SEQanswers

Go Back   SEQanswers > Applications Forums > De novo discovery



Similar Threads
Thread Thread Starter Forum Replies Last Post
denovo assembly for small rna sequencing vishwesh Bioinformatics 5 06-17-2014 06:33 AM
Coverage requirement for denovo sequencing seqqeq Bioinformatics 3 07-12-2013 07:56 AM
Denovo sequencing on known reference foxyg Bioinformatics 2 09-16-2010 08:01 AM
In Sequence: Invitrogen Developing Third-Gen Sequencer; Sequencing to Be a Focus Afte Newsbot! SOLiD 0 06-17-2008 03:52 PM

Reply
 
Thread Tools
Old 11-03-2015, 01:47 AM   #1
Alfonso-Rourich
Member
 
Location: Extremadura (Spain)

Join Date: Mar 2013
Posts: 11
Default Which sequencer for deNovo sequencing?

Hi, good morning,

In my company we are planning to buy a Illumina sequencer to do deNovo sequencing of few animal genomes in a project. It is the first time we do such kind of experiments so we don't have experience in them and we have some doubts to decide which sequencer should we buy.

I understand that we have to buy a sequencer which generates large amounts of long reads with a high coverage, such the HiSeq2500 but perhaps its cost is too high.

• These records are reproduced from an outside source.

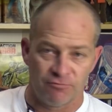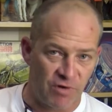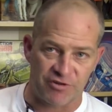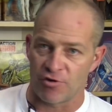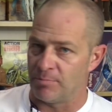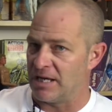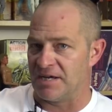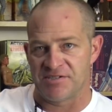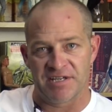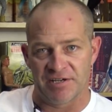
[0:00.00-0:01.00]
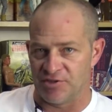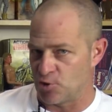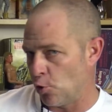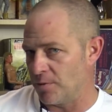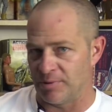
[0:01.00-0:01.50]
Retro Blasting and
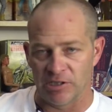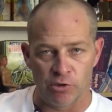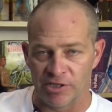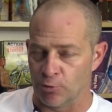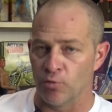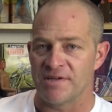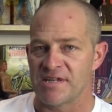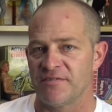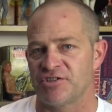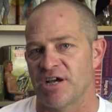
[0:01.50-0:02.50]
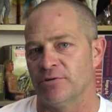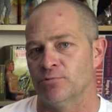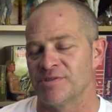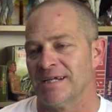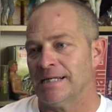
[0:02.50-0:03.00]
Toy Polloi and all those other
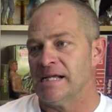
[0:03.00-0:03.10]
channels,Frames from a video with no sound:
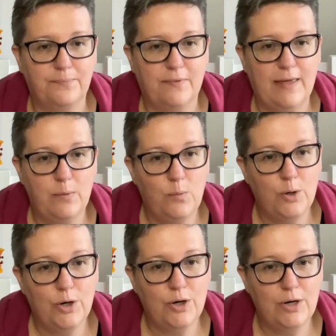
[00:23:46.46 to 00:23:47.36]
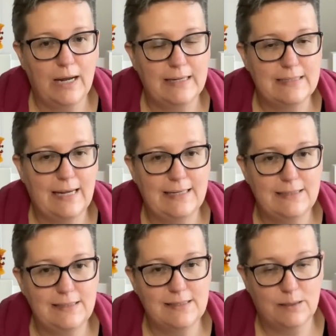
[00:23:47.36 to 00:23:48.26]
They were
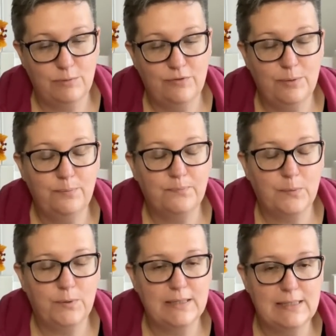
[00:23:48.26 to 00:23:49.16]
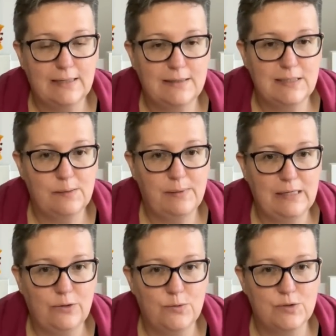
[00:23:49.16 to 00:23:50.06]
intended, some of them were intended to be
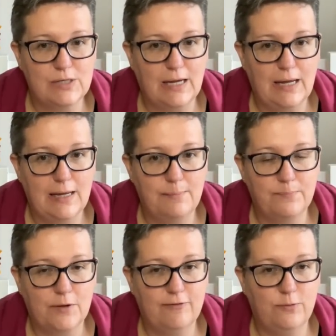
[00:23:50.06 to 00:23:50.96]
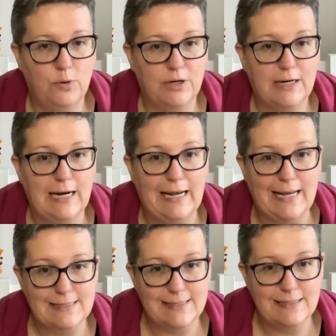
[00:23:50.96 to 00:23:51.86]
used for
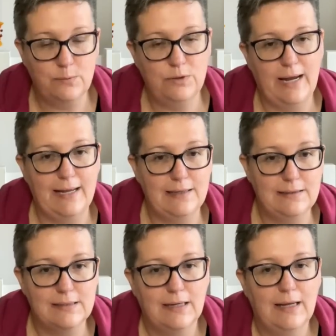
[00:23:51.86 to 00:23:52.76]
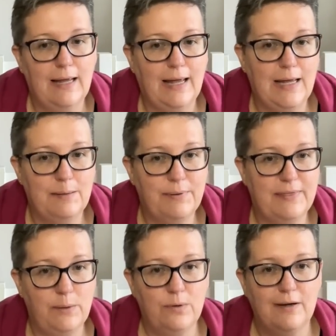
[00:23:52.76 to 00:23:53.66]
classes that were held, but they
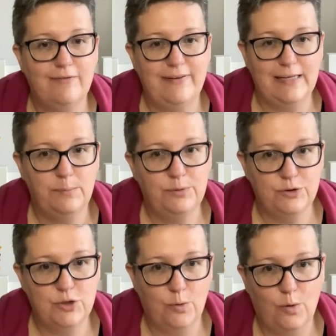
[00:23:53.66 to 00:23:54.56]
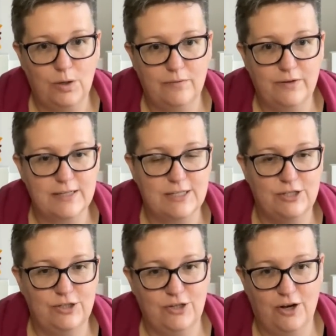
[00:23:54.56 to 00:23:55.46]
were available to all of us to
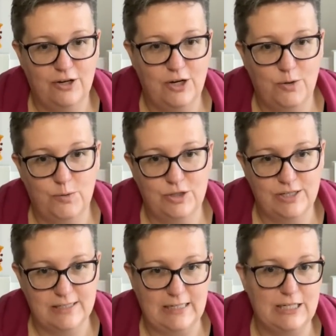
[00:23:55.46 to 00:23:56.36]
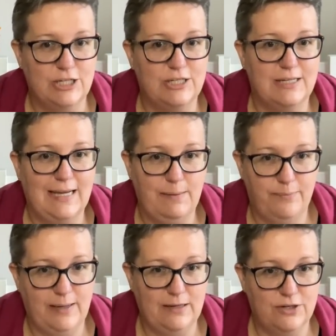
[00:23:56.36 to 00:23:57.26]
download, to stitch, to keep
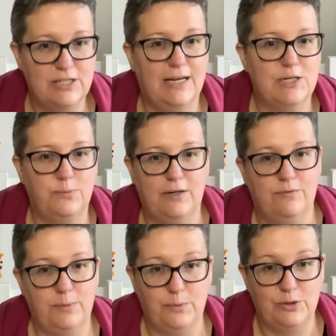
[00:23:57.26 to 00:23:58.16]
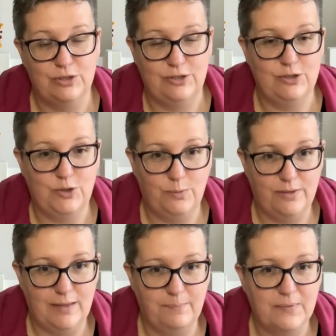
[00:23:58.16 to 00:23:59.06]
in our stash, whatever we wanted to do with them.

I wonder if we could do deNovo assembly with a cheaper sequencer (as the NextSeq500). My question is: since the total output of the sequencer is significantly lower, would it be possible to do deNovo assembly by making some kind of operation to "divide" the genome and sequence a specific part of it in each experiment so that at the end we can assembly all the intermediate results?

Thank you very much

Best regards,
Alfonso-Rourich is offline   Reply With Quote
Old 11-03-2015, 01:50 AM   #2
dpryan
Devon Ryan
 
Location: Freiburg, Germany

Join Date: Jul 2011
Posts: 3,480
Default

If you only need to do a few genomes then why not just pay a sequencing facility to do the sequencing for you? It seems like serious overkill to drop a few hundred thousand dollars on a machine that won't be fully used when you could just pay someone else a fraction of that to do all the work for you.
dpryan is offline   Reply With Quote
Old 11-03-2015, 02:04 AM   #3
Alfonso-Rourich
Member
 
Location: Extremadura (Spain)

Join Date: Mar 2013
Posts: 11
Default

Thank you for your response. Of course, we could pay someone to do the sequencing but the first option is buying the sequencer because besides the deNovo assembly of those genomes, we want to perform RNA-Seq and resequencing (much more sequencings).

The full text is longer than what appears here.